EXERCISE BRIEF:
Pictures are to be left out, but please repeat each record exactly.

DATA:
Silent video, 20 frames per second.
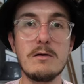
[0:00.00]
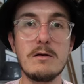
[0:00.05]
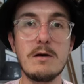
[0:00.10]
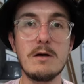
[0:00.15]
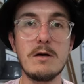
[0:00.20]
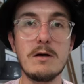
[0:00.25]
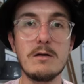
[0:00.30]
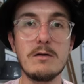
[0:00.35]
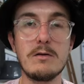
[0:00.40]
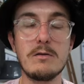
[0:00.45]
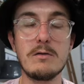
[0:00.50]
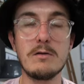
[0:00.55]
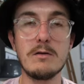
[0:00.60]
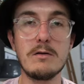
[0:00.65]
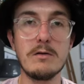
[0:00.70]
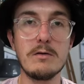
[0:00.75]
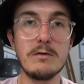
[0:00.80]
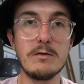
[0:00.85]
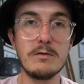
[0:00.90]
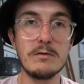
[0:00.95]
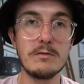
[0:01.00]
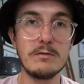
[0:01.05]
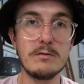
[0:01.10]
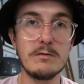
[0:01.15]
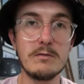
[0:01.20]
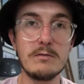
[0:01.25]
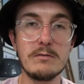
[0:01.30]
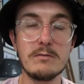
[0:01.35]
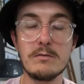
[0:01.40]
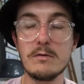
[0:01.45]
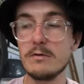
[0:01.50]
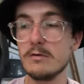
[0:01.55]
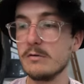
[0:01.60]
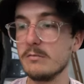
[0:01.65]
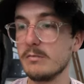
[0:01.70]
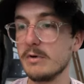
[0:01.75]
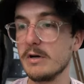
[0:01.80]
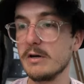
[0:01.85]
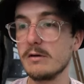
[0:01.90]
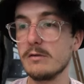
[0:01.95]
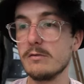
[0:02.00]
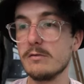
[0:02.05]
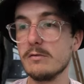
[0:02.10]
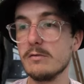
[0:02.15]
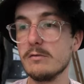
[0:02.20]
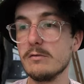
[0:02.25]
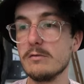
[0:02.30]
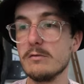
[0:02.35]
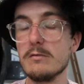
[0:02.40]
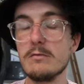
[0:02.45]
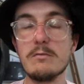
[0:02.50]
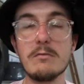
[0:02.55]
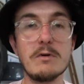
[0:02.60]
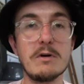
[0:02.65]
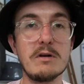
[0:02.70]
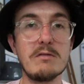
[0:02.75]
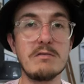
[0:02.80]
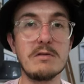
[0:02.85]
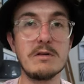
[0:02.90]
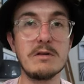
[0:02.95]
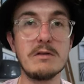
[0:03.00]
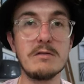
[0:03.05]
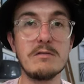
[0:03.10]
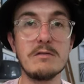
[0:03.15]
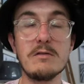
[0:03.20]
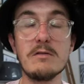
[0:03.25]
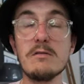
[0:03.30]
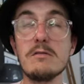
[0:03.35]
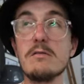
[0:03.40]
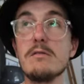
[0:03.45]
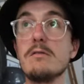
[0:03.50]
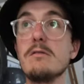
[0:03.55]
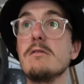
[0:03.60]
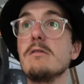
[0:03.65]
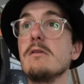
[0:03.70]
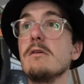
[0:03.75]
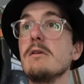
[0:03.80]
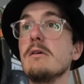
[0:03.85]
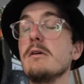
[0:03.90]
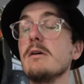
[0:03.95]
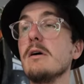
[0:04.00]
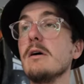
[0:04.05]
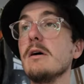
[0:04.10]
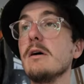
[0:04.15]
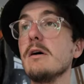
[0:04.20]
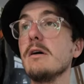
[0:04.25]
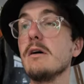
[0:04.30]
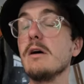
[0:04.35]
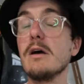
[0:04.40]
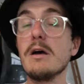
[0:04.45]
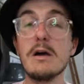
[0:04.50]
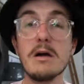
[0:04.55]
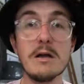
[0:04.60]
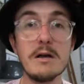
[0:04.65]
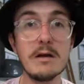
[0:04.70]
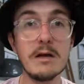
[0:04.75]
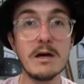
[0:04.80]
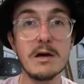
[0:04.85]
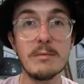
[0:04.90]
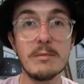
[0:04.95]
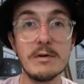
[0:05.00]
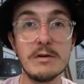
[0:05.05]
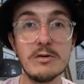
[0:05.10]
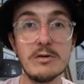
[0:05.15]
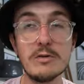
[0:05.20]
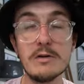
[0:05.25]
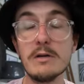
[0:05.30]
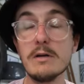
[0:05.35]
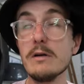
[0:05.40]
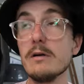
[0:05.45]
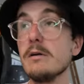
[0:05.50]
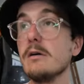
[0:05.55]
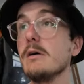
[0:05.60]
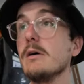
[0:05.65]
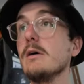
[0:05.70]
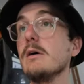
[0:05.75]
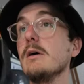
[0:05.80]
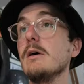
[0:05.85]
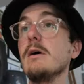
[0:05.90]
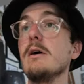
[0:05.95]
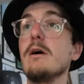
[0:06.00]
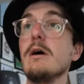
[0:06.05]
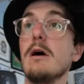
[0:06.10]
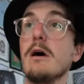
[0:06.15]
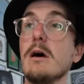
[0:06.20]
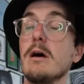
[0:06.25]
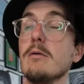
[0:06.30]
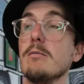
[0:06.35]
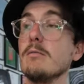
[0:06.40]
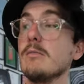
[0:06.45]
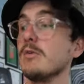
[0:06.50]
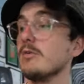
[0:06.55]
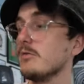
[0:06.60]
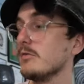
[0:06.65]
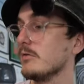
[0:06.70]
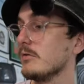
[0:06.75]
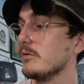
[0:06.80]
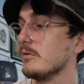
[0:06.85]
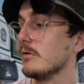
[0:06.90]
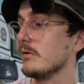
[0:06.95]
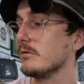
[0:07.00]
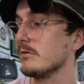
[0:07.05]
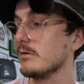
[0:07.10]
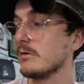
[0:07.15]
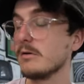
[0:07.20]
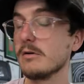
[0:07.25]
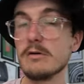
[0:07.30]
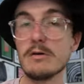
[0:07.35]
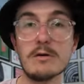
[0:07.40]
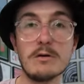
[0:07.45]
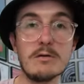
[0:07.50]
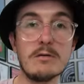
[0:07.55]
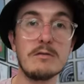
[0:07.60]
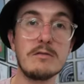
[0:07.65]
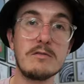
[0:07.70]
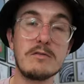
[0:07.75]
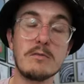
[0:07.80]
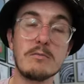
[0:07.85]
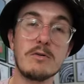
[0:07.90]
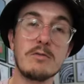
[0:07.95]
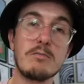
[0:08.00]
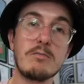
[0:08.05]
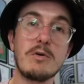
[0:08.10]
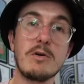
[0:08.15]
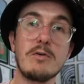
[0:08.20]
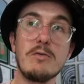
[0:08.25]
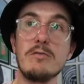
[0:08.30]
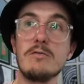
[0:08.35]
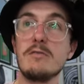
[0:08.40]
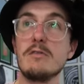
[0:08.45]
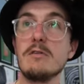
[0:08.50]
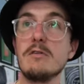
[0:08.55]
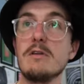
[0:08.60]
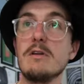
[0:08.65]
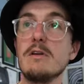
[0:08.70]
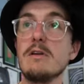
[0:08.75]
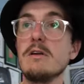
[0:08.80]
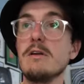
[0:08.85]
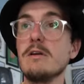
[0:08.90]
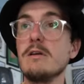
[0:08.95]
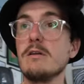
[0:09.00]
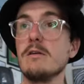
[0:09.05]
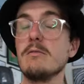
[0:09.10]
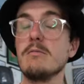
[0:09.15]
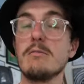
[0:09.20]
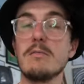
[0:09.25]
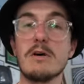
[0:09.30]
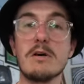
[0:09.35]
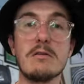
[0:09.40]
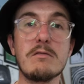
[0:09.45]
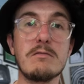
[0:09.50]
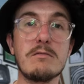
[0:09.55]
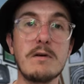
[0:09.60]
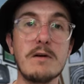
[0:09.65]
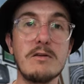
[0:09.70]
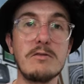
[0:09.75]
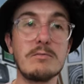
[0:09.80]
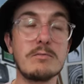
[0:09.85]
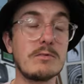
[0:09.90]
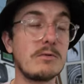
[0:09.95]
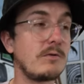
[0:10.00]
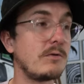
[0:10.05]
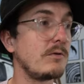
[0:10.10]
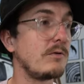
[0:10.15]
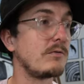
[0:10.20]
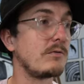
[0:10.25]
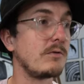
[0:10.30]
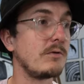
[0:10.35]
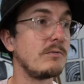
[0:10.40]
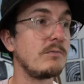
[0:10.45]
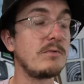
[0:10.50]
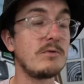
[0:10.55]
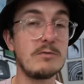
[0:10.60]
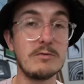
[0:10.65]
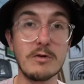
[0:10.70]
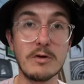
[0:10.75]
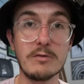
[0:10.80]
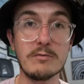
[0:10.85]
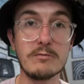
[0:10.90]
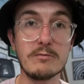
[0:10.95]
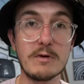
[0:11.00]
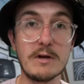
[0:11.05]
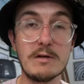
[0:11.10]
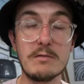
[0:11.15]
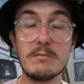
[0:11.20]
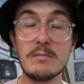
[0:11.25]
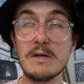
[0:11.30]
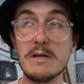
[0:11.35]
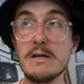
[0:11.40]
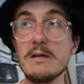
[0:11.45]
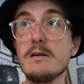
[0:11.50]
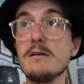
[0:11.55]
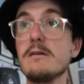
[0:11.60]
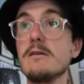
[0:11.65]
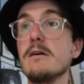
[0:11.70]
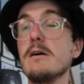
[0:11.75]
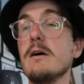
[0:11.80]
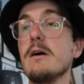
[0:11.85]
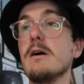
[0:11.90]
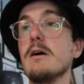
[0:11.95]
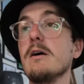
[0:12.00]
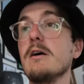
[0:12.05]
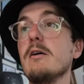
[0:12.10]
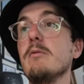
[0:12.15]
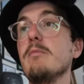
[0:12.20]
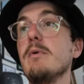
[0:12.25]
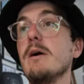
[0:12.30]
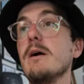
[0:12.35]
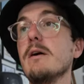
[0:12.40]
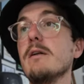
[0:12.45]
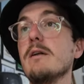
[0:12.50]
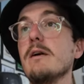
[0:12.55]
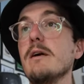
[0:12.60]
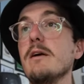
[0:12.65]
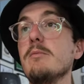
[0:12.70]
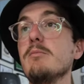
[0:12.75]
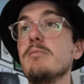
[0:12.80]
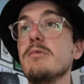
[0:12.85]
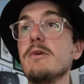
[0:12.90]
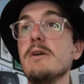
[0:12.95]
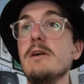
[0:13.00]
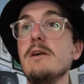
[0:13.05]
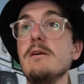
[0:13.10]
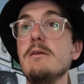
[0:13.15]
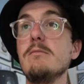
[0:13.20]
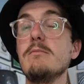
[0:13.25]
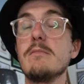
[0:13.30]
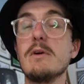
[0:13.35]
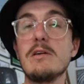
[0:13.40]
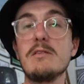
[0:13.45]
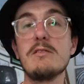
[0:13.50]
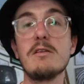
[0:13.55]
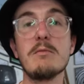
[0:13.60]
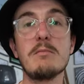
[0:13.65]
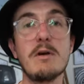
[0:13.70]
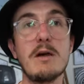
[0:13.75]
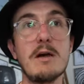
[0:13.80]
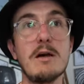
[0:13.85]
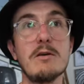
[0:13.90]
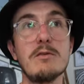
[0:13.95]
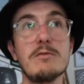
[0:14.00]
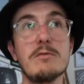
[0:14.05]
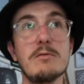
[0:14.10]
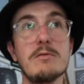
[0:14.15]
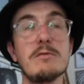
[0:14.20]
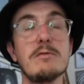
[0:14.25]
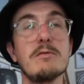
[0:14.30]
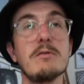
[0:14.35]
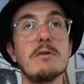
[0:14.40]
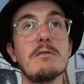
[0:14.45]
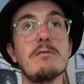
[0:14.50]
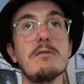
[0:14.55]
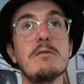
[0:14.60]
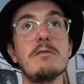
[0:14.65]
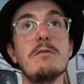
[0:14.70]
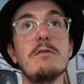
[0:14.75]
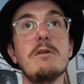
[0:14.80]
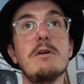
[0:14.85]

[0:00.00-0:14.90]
Hello, welcome back to whatever this is, and happy new year. So not long ago, someone posted in my Facebook group, Don't Rent Me, about a pretty messed up house which was offered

TASK SOLUTION:
Silent video, 20 frames per second.
[0:00.00]
[0:00.05]
[0:00.10]
[0:00.15]
[0:00.20]
[0:00.25]
[0:00.30]
[0:00.35]
[0:00.40]
[0:00.45]
[0:00.50]
[0:00.55]
[0:00.60]
[0:00.65]
[0:00.70]
[0:00.75]
[0:00.80]
[0:00.85]
[0:00.90]
[0:00.95]
[0:01.00]
[0:01.05]
[0:01.10]
[0:01.15]
[0:01.20]
[0:01.25]
[0:01.30]
[0:01.35]
[0:01.40]
[0:01.45]
[0:01.50]
[0:01.55]
[0:01.60]
[0:01.65]
[0:01.70]
[0:01.75]
[0:01.80]
[0:01.85]
[0:01.90]
[0:01.95]
[0:02.00]
[0:02.05]
[0:02.10]
[0:02.15]
[0:02.20]
[0:02.25]
[0:02.30]
[0:02.35]
[0:02.40]
[0:02.45]
[0:02.50]
[0:02.55]
[0:02.60]
[0:02.65]
[0:02.70]
[0:02.75]
[0:02.80]
[0:02.85]
[0:02.90]
[0:02.95]
[0:03.00]
[0:03.05]
[0:03.10]
[0:03.15]
[0:03.20]
[0:03.25]
[0:03.30]
[0:03.35]
[0:03.40]
[0:03.45]
[0:03.50]
[0:03.55]
[0:03.60]
[0:03.65]
[0:03.70]
[0:03.75]
[0:03.80]
[0:03.85]
[0:03.90]
[0:03.95]
[0:04.00]
[0:04.05]
[0:04.10]
[0:04.15]
[0:04.20]
[0:04.25]
[0:04.30]
[0:04.35]
[0:04.40]
[0:04.45]
[0:04.50]
[0:04.55]
[0:04.60]
[0:04.65]
[0:04.70]
[0:04.75]
[0:04.80]
[0:04.85]
[0:04.90]
[0:04.95]
[0:05.00]
[0:05.05]
[0:05.10]
[0:05.15]
[0:05.20]
[0:05.25]
[0:05.30]
[0:05.35]
[0:05.40]
[0:05.45]
[0:05.50]
[0:05.55]
[0:05.60]
[0:05.65]
[0:05.70]
[0:05.75]
[0:05.80]
[0:05.85]
[0:05.90]
[0:05.95]
[0:06.00]
[0:06.05]
[0:06.10]
[0:06.15]
[0:06.20]
[0:06.25]
[0:06.30]
[0:06.35]
[0:06.40]
[0:06.45]
[0:06.50]
[0:06.55]
[0:06.60]
[0:06.65]
[0:06.70]
[0:06.75]
[0:06.80]
[0:06.85]
[0:06.90]
[0:06.95]
[0:07.00]
[0:07.05]
[0:07.10]
[0:07.15]
[0:07.20]
[0:07.25]
[0:07.30]
[0:07.35]
[0:07.40]
[0:07.45]
[0:07.50]
[0:07.55]
[0:07.60]
[0:07.65]
[0:07.70]
[0:07.75]
[0:07.80]
[0:07.85]
[0:07.90]
[0:07.95]
[0:08.00]
[0:08.05]
[0:08.10]
[0:08.15]
[0:08.20]
[0:08.25]
[0:08.30]
[0:08.35]
[0:08.40]
[0:08.45]
[0:08.50]
[0:08.55]
[0:08.60]
[0:08.65]
[0:08.70]
[0:08.75]
[0:08.80]
[0:08.85]
[0:08.90]
[0:08.95]
[0:09.00]
[0:09.05]
[0:09.10]
[0:09.15]
[0:09.20]
[0:09.25]
[0:09.30]
[0:09.35]
[0:09.40]
[0:09.45]
[0:09.50]
[0:09.55]
[0:09.60]
[0:09.65]
[0:09.70]
[0:09.75]
[0:09.80]
[0:09.85]
[0:09.90]
[0:09.95]
[0:10.00]
[0:10.05]
[0:10.10]
[0:10.15]
[0:10.20]
[0:10.25]
[0:10.30]
[0:10.35]
[0:10.40]
[0:10.45]
[0:10.50]
[0:10.55]
[0:10.60]
[0:10.65]
[0:10.70]
[0:10.75]
[0:10.80]
[0:10.85]
[0:10.90]
[0:10.95]
[0:11.00]
[0:11.05]
[0:11.10]
[0:11.15]
[0:11.20]
[0:11.25]
[0:11.30]
[0:11.35]
[0:11.40]
[0:11.45]
[0:11.50]
[0:11.55]
[0:11.60]
[0:11.65]
[0:11.70]
[0:11.75]
[0:11.80]
[0:11.85]
[0:11.90]
[0:11.95]
[0:12.00]
[0:12.05]
[0:12.10]
[0:12.15]
[0:12.20]
[0:12.25]
[0:12.30]
[0:12.35]
[0:12.40]
[0:12.45]
[0:12.50]
[0:12.55]
[0:12.60]
[0:12.65]
[0:12.70]
[0:12.75]
[0:12.80]
[0:12.85]
[0:12.90]
[0:12.95]
[0:13.00]
[0:13.05]
[0:13.10]
[0:13.15]
[0:13.20]
[0:13.25]
[0:13.30]
[0:13.35]
[0:13.40]
[0:13.45]
[0:13.50]
[0:13.55]
[0:13.60]
[0:13.65]
[0:13.70]
[0:13.75]
[0:13.80]
[0:13.85]
[0:13.90]
[0:13.95]
[0:14.00]
[0:14.05]
[0:14.10]
[0:14.15]
[0:14.20]
[0:14.25]
[0:14.30]
[0:14.35]
[0:14.40]
[0:14.45]
[0:14.50]
[0:14.55]
[0:14.60]
[0:14.65]
[0:14.70]
[0:14.75]
[0:14.80]
[0:14.85]

[0:00.00-0:14.90]
Hello, welcome back to whatever this is, and happy new year. So not long ago, someone posted in my Facebook group, Don't Rent Me, about a pretty messed up house which was offered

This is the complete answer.